Plasma osmolality 253 mOsm/kg confirms this is hypotonic (true) hyponatremia, not pseudohyponatremia (hyperlipidemia/hyperproteinemia) or hypertonic hyponatremia (hyperglycemia, mannitol).
Step 2 — Is the kidney appropriately diluting urine?
No. Urine osmolality of 366 mOsm/kg means the urine is more concentrated than plasma — ADH is active and the kidney is retaining free water. This rules out primary polydipsia (which would give very dilute urine <100 mOsm/kg).
Step 3 — What does urine Na⁺ <20 tell us?

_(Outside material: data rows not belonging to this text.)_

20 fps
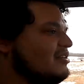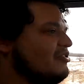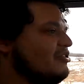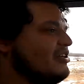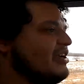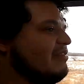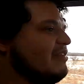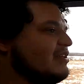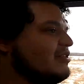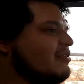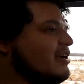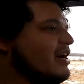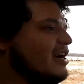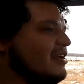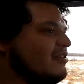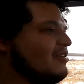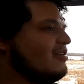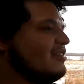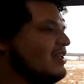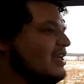you give it
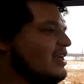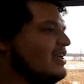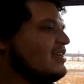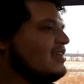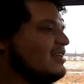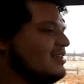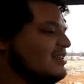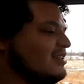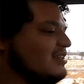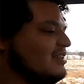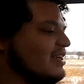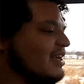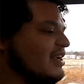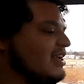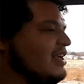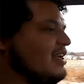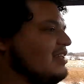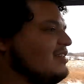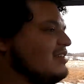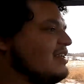throttle and like it
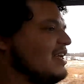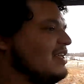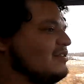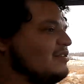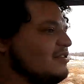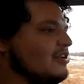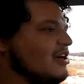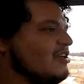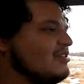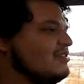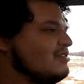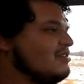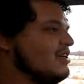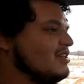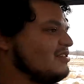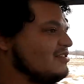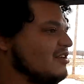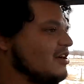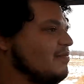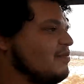hit that
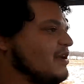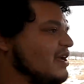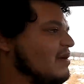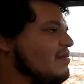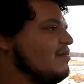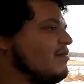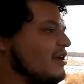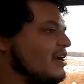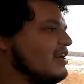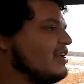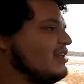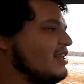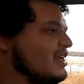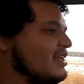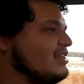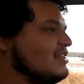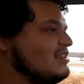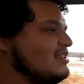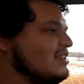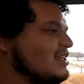2,000 RPM mark, and
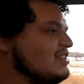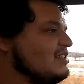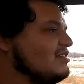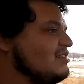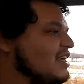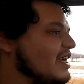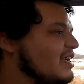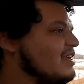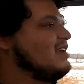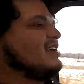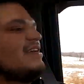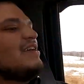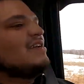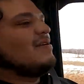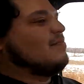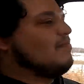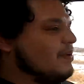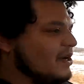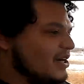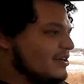like it just like
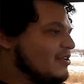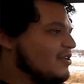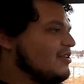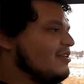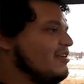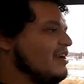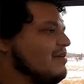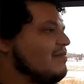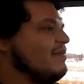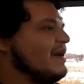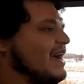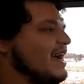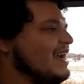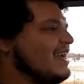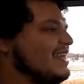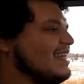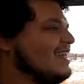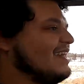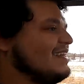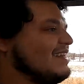buck all the way
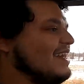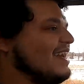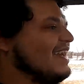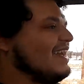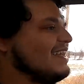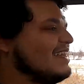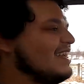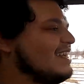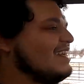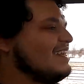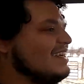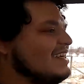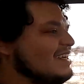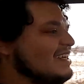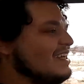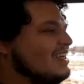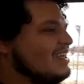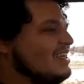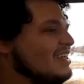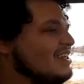back and like
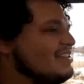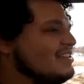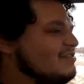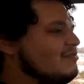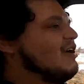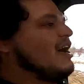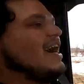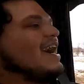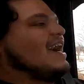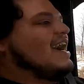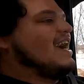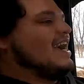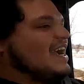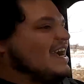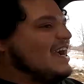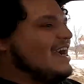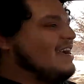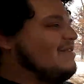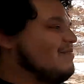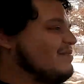it just
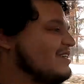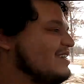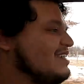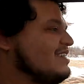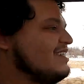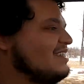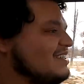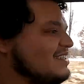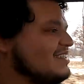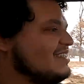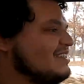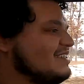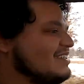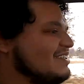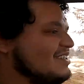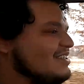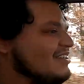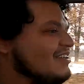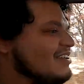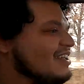wham.
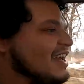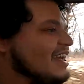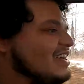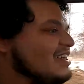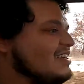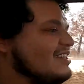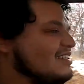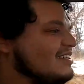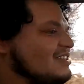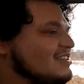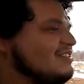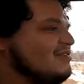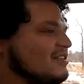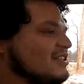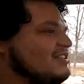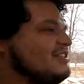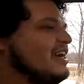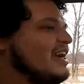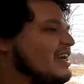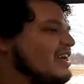So like
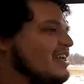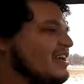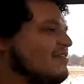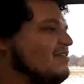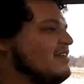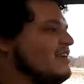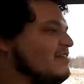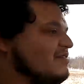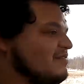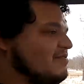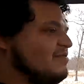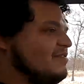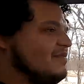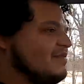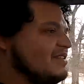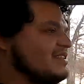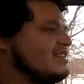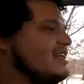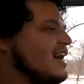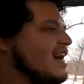when you try to get up like
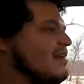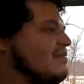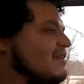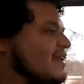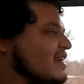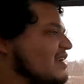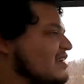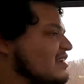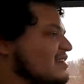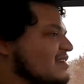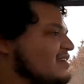from the stop, like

This is the critical discriminator. Low urine Na⁺ (<20 mEq/L) means the kidney is aggressively holding onto sodium — indicating:
- The kidney senses the body as sodium/volume-depleted, OR
- There is a hypervolemic state driving avid sodium reabsorption via RAAS/SNS activation
The Picture: Hypervolemic Hyponatremia (most likely) OR Hypovolemic Hyponatremia with extrarenal losses
Algorithm for differential diagnosis of hyponatremia — Tietz Textbook of Laboratory Medicine, 7th Edition
Following the algorithm with decreased plasma osmolality + urine Na⁺ <20 mEq/L:
Most likely diagnoses:
Hypervolemic (clinically edematous):
- Congestive heart failure — reduced effective arterial blood volume → RAAS activation → Na⁺ retention + ADH release → dilutional hyponatremia with low urine Na⁺
- Cirrhosis with ascites — portal hypertension → splanchnic vasodilation → perceived underfilling → same mechanism
- Nephrotic syndrome — low oncotic pressure → reduced EABV → same mechanism
Hypovolemic (extrarenal losses):
- GI losses (vomiting, diarrhea) — Na⁺ and water lost, replaced with free water → hyponatremia; kidney conserves Na⁺ (urine Na⁺ <20) while ADH is stimulated by volume depletion → concentrated urine
- Skin losses (burns, sweating)
Key Distinguishing Point
The combination of concentrated urine (Uosm 366) + low urine Na⁺ (<20) is the hallmark of non-renal sodium retention — the kidney is doing its job correctly by conserving Na⁺, but systemic volume/pressure sensing is driving ADH release inappropriately (in hypervolemic states) or appropriately (in hypovolemia).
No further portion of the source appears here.